In R. Jonker and A. Volgenant, A Shortest Augmenting Path Algorithm for Dense and Sparse Linear Assignment Problems (doi: 10.1007/BF02278710), the authors show that an implementation of their LAPJV algorithm, adapted to sparse graphs and referred to as LAPJVsp, performs well on various problems.
A Pascal implementation of LAPJVsp is currently available here. The augmenting row reduction step of the algorithm is mostly unchanged, and differs from the code provided in the published paper only by using a compressed sparse row representation of the biadjacency matrix of the graph, whose row indices, column indices, and weights are referred to as first
, kk
, and cc
respectively:
tel:=0;
repeat
h:=1; l0:=l; l:=0;
while h<=l0 do
begin
i:=free[h]; h:=h+1; v0:=inf; vj:=inf;
for t:=first[i] to first[i+1]-1 do
begin
j:=kk[t]; dj:=cc[t]-v[j];
if dj<vj then if dj>=v0 then begin vj:=dj; j1:=j end
else begin vj:=v0; v0:=dj; j1:=j0; j0:=j end;
end;
i0:=y[j0]; u[i]:=vj;
if v0<vj then v[j0]:=v[j0]-vj+v0
else if i0>0 then begin j0:=j1; i0:=y[j0] end;
x[i]:=j0; y[j0]:=i;
if i0>0 then
if v0<vj then begin h:=h-1; free[h]:=i0 end
else begin l:=l+1; free[l]:=i0 end
end;
tel:=tel+1
until tel=2;
Now, for sparse inputs, there's no guarantee that feasible solutions to the linear assignment problem even exist, and in many cases, this infeasibility can be caught along the way, but the row reduction step given above ignores this issue, and in some cases outputs infeasible results, which then survive all the way to the end of the function.
For example, consider the bipartite graph whose biadjacency matrix is [[1, 1, 1], [*, *, 1], [*, *, 1]]
, in which *
denotes missing edges. This can be run through the Pascal implementation as follows:
n:=3;
first[1]:=1; first[2]:=4; first[3]:=5; first[4]:=6;
kk[1]:=1; kk[2]:=2; kk[3]:=3; kk[4]:=3; kk[5]:=3;
cc[1]:=1; cc[2]:=1; cc[3]:=1; cc[4]:=1; cc[5]:=1;
zlap:=lap(x, y, u, v);
After the row reduction, the column assignments x
become [1, 3, 2]
, and this also ends up being the end result of the function, even though the solution is clearly infeasible as there is no edge from the third row to the second column.

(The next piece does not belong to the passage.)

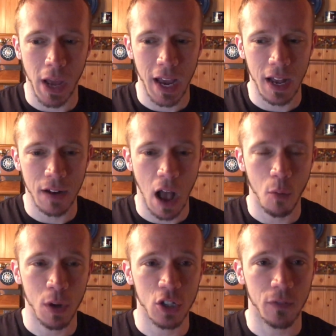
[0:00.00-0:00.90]
and
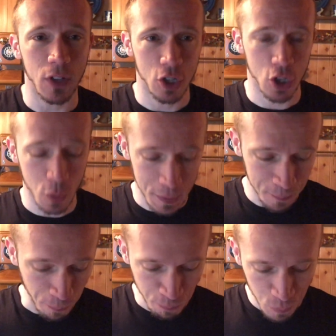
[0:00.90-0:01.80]
how much you have to chew it.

This leads to several questions: Is this a well-known bug? Can the algorithm be trusted to provide correct results assuming a feasible solution exists, so that one can just assume feasibility and argue that this isn't a bug? Can the row reduction step be salvaged and either provide correct results, or detect infeasibility?
This happens because the index of the column with the second-highest reduced cost for a given row, that is, j1
, is never unset between different rows. We get rid of the error by explicitly unsetting the indices:
...
tel:=0;
repeat
h:=1; l0:=l; l:=0;
while h<=l0 do
begin
j0:=0; j1:=0; {<-- This is new}
i:=free[h]; h:=h+1; v0:=inf; vj:=inf;
...
At this point, it is possible (as is indeed the case for the example given in the original post) that no value of dj
for a given row is less than inf
, meaning that j0
remains zero up until augmentation. Explicitly checking for this provides an infeasibility test.